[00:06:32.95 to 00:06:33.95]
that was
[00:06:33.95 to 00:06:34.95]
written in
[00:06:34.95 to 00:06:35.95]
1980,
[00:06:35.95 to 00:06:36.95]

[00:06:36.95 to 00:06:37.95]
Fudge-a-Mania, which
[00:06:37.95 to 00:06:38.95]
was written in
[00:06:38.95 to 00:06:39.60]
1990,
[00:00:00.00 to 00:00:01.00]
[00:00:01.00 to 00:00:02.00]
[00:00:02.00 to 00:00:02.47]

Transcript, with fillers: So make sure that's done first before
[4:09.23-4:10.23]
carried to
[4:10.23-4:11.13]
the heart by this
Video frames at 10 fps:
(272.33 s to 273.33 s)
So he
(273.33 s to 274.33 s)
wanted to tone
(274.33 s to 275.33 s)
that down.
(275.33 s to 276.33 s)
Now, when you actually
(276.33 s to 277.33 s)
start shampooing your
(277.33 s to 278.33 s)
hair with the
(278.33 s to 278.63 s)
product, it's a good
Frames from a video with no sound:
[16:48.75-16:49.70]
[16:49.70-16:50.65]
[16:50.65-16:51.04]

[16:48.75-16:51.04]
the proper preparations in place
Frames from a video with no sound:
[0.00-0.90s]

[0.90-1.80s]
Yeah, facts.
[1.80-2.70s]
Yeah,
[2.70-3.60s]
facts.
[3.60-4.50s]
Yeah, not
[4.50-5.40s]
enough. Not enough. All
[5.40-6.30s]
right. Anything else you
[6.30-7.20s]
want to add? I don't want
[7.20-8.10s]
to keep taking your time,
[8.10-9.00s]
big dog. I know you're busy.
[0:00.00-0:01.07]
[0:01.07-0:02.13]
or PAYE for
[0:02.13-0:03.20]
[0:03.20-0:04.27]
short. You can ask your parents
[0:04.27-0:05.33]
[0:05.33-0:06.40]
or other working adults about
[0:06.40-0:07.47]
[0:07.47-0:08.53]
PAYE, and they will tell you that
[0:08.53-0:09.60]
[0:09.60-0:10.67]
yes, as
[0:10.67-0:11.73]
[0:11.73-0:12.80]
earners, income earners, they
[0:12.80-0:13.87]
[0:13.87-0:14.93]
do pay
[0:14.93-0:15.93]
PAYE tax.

▸ **What is needed**:
An exact copy of every line above is what this asks for.

▸ **Written response**:
[00:06:32.95 to 00:06:33.95]
that was
[00:06:33.95 to 00:06:34.95]
written in
[00:06:34.95 to 00:06:35.95]
1980,
[00:06:35.95 to 00:06:36.95]

[00:06:36.95 to 00:06:37.95]
Fudge-a-Mania, which
[00:06:37.95 to 00:06:38.95]
was written in
[00:06:38.95 to 00:06:39.60]
1990,
[00:00:00.00 to 00:00:01.00]
[00:00:01.00 to 00:00:02.00]
[00:00:02.00 to 00:00:02.47]

Transcript, with fillers: So make sure that's done first before
[4:09.23-4:10.23]
carried to
[4:10.23-4:11.13]
the heart by this
Video frames at 10 fps:
(272.33 s to 273.33 s)
So he
(273.33 s to 274.33 s)
wanted to tone
(274.33 s to 275.33 s)
that down.
(275.33 s to 276.33 s)
Now, when you actually
(276.33 s to 277.33 s)
start shampooing your
(277.33 s to 278.33 s)
hair with the
(278.33 s to 278.63 s)
product, it's a good
Frames from a video with no sound:
[16:48.75-16:49.70]
[16:49.70-16:50.65]
[16:50.65-16:51.04]

[16:48.75-16:51.04]
the proper preparations in place
Frames from a video with no sound:
[0.00-0.90s]

[0.90-1.80s]
Yeah, facts.
[1.80-2.70s]
Yeah,
[2.70-3.60s]
facts.
[3.60-4.50s]
Yeah, not
[4.50-5.40s]
enough. Not enough. All
[5.40-6.30s]
right. Anything else you
[6.30-7.20s]
want to add? I don't want
[7.20-8.10s]
to keep taking your time,
[8.10-9.00s]
big dog. I know you're busy.
[0:00.00-0:01.07]
[0:01.07-0:02.13]
or PAYE for
[0:02.13-0:03.20]
[0:03.20-0:04.27]
short. You can ask your parents
[0:04.27-0:05.33]
[0:05.33-0:06.40]
or other working adults about
[0:06.40-0:07.47]
[0:07.47-0:08.53]
PAYE, and they will tell you that
[0:08.53-0:09.60]
[0:09.60-0:10.67]
yes, as
[0:10.67-0:11.73]
[0:11.73-0:12.80]
earners, income earners, they
[0:12.80-0:13.87]
[0:13.87-0:14.93]
do pay
[0:14.93-0:15.93]
PAYE tax.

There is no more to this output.